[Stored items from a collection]
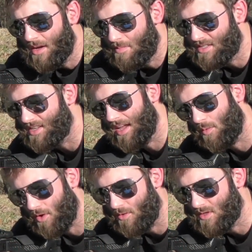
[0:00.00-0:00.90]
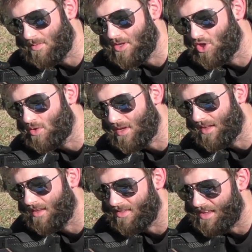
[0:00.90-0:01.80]
but today we're going to be
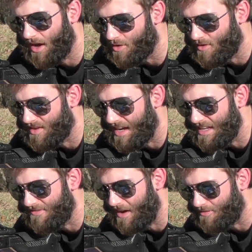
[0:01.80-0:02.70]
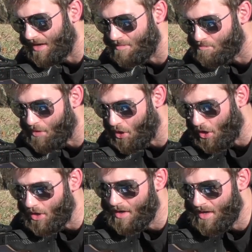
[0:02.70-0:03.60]
shooting the 195 grain
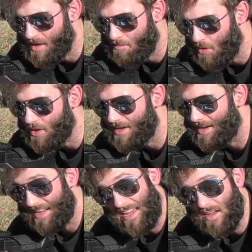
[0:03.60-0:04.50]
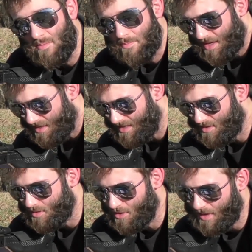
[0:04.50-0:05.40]
burger bullet again because
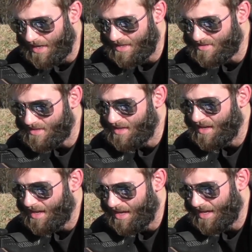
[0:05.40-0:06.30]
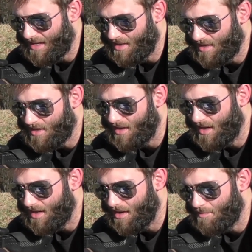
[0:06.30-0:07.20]
that's what you guys had
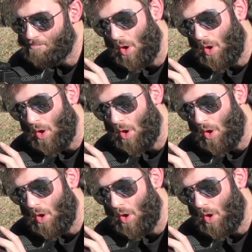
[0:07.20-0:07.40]
uh,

§ **What you are asked to do**
With the images omitted, output all entries exactly as given.

§ **Output of the exercise**
[0:00.00-0:00.90]
[0:00.90-0:01.80]
but today we're going to be
[0:01.80-0:02.70]
[0:02.70-0:03.60]
shooting the 195 grain
[0:03.60-0:04.50]
[0:04.50-0:05.40]
burger bullet again because
[0:05.40-0:06.30]
[0:06.30-0:07.20]
that's what you guys had
[0:07.20-0:07.40]
uh,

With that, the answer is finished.